Stored data

- - - - -

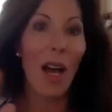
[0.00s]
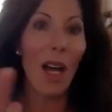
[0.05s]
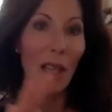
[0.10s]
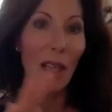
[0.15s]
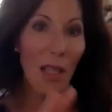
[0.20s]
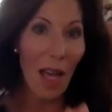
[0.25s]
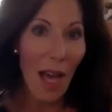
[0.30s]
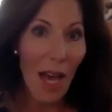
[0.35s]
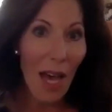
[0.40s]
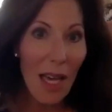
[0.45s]
a
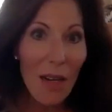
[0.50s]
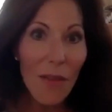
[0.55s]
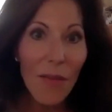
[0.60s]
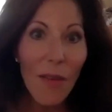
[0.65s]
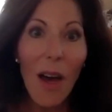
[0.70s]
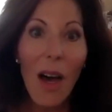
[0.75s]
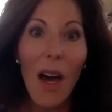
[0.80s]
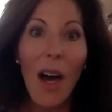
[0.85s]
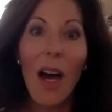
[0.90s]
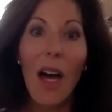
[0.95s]
lot of
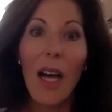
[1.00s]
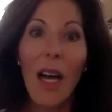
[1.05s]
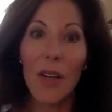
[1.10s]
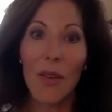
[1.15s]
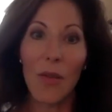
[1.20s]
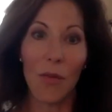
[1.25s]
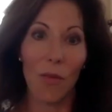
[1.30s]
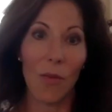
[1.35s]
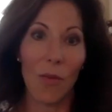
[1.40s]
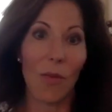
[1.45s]

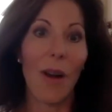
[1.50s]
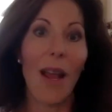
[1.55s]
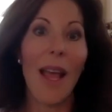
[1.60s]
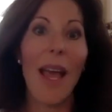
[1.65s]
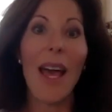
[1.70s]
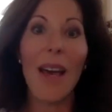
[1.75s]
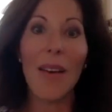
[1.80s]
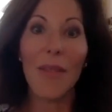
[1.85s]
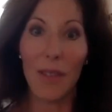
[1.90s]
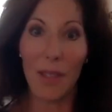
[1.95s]

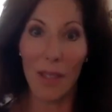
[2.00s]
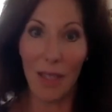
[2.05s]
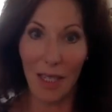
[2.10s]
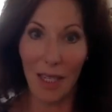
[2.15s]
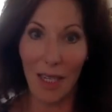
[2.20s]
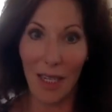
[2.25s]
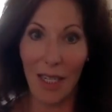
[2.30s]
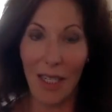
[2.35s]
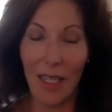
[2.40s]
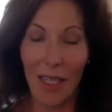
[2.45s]

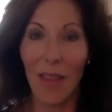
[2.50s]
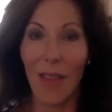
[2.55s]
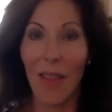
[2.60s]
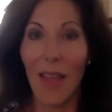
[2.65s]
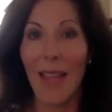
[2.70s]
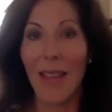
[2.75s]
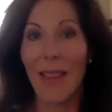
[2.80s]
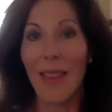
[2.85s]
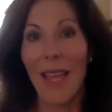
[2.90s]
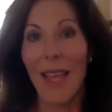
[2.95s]
unraveling
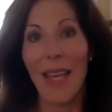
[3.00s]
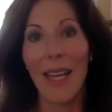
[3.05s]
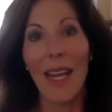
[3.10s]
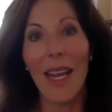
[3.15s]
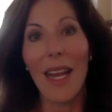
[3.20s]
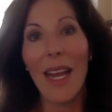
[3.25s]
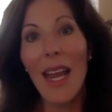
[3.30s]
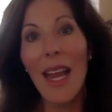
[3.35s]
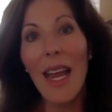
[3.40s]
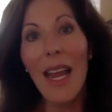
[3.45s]
that then
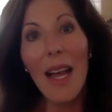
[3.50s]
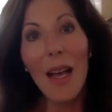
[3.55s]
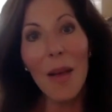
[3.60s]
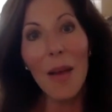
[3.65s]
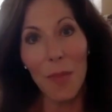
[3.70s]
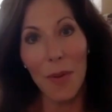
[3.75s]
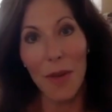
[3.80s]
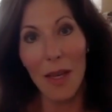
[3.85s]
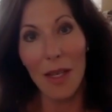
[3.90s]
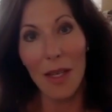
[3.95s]

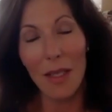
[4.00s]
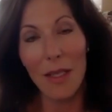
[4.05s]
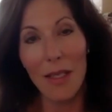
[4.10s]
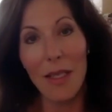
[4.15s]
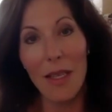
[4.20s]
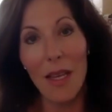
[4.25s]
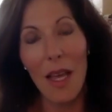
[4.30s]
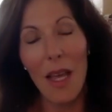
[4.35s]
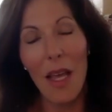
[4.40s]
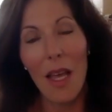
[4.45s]

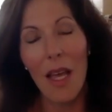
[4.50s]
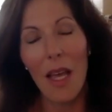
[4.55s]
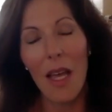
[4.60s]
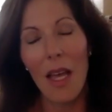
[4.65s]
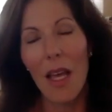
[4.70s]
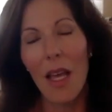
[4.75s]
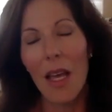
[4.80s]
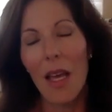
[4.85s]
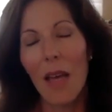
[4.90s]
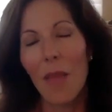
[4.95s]
happens
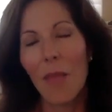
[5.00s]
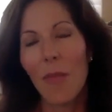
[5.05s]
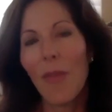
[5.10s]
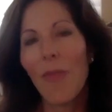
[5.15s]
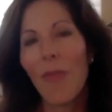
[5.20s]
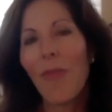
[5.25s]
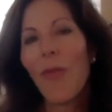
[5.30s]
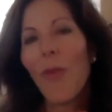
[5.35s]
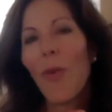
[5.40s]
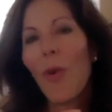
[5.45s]

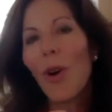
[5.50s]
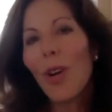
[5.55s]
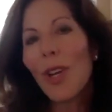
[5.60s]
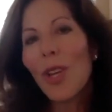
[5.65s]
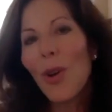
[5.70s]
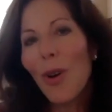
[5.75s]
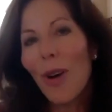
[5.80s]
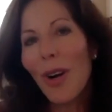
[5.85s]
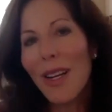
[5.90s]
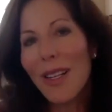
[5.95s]
before
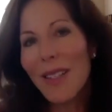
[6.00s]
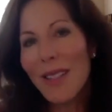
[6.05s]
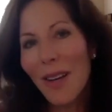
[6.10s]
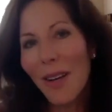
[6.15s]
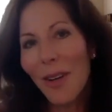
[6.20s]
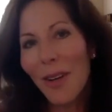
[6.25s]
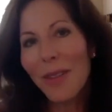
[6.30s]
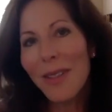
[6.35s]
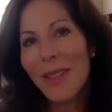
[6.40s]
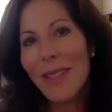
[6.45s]
your
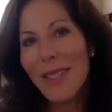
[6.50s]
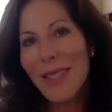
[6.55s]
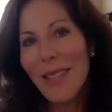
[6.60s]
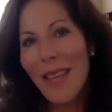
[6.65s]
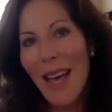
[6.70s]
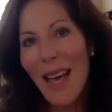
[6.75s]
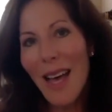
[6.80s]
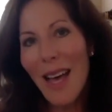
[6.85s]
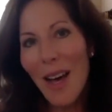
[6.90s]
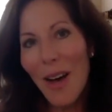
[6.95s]
adult
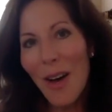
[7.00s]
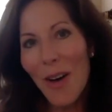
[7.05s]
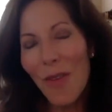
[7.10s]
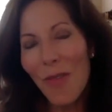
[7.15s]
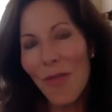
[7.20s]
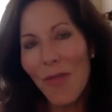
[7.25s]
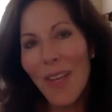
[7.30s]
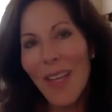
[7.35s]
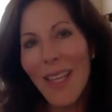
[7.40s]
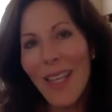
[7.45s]

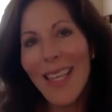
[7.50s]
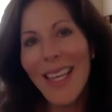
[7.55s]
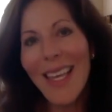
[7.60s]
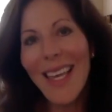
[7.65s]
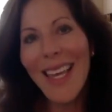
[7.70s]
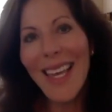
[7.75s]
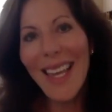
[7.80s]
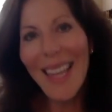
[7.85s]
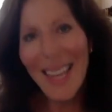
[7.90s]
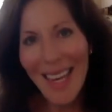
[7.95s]
self
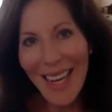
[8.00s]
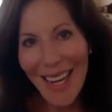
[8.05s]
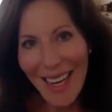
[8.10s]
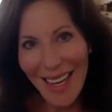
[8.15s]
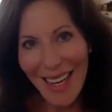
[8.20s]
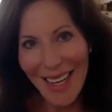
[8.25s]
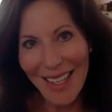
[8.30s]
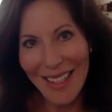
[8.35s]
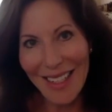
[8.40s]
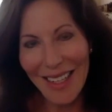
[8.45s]

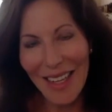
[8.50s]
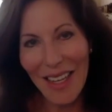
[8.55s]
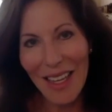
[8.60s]
can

- - - - -

#### Exercise description
Reproduce every record exactly; images stay out.

#### Problem solution
[0.00s]
[0.05s]
[0.10s]
[0.15s]
[0.20s]
[0.25s]
[0.30s]
[0.35s]
[0.40s]
[0.45s]
a
[0.50s]
[0.55s]
[0.60s]
[0.65s]
[0.70s]
[0.75s]
[0.80s]
[0.85s]
[0.90s]
[0.95s]
lot of
[1.00s]
[1.05s]
[1.10s]
[1.15s]
[1.20s]
[1.25s]
[1.30s]
[1.35s]
[1.40s]
[1.45s]

[1.50s]
[1.55s]
[1.60s]
[1.65s]
[1.70s]
[1.75s]
[1.80s]
[1.85s]
[1.90s]
[1.95s]

[2.00s]
[2.05s]
[2.10s]
[2.15s]
[2.20s]
[2.25s]
[2.30s]
[2.35s]
[2.40s]
[2.45s]

[2.50s]
[2.55s]
[2.60s]
[2.65s]
[2.70s]
[2.75s]
[2.80s]
[2.85s]
[2.90s]
[2.95s]
unraveling
[3.00s]
[3.05s]
[3.10s]
[3.15s]
[3.20s]
[3.25s]
[3.30s]
[3.35s]
[3.40s]
[3.45s]
that then
[3.50s]
[3.55s]
[3.60s]
[3.65s]
[3.70s]
[3.75s]
[3.80s]
[3.85s]
[3.90s]
[3.95s]

[4.00s]
[4.05s]
[4.10s]
[4.15s]
[4.20s]
[4.25s]
[4.30s]
[4.35s]
[4.40s]
[4.45s]

[4.50s]
[4.55s]
[4.60s]
[4.65s]
[4.70s]
[4.75s]
[4.80s]
[4.85s]
[4.90s]
[4.95s]
happens
[5.00s]
[5.05s]
[5.10s]
[5.15s]
[5.20s]
[5.25s]
[5.30s]
[5.35s]
[5.40s]
[5.45s]

[5.50s]
[5.55s]
[5.60s]
[5.65s]
[5.70s]
[5.75s]
[5.80s]
[5.85s]
[5.90s]
[5.95s]
before
[6.00s]
[6.05s]
[6.10s]
[6.15s]
[6.20s]
[6.25s]
[6.30s]
[6.35s]
[6.40s]
[6.45s]
your
[6.50s]
[6.55s]
[6.60s]
[6.65s]
[6.70s]
[6.75s]
[6.80s]
[6.85s]
[6.90s]
[6.95s]
adult
[7.00s]
[7.05s]
[7.10s]
[7.15s]
[7.20s]
[7.25s]
[7.30s]
[7.35s]
[7.40s]
[7.45s]

[7.50s]
[7.55s]
[7.60s]
[7.65s]
[7.70s]
[7.75s]
[7.80s]
[7.85s]
[7.90s]
[7.95s]
self
[8.00s]
[8.05s]
[8.10s]
[8.15s]
[8.20s]
[8.25s]
[8.30s]
[8.35s]
[8.40s]
[8.45s]

[8.50s]
[8.55s]
[8.60s]
can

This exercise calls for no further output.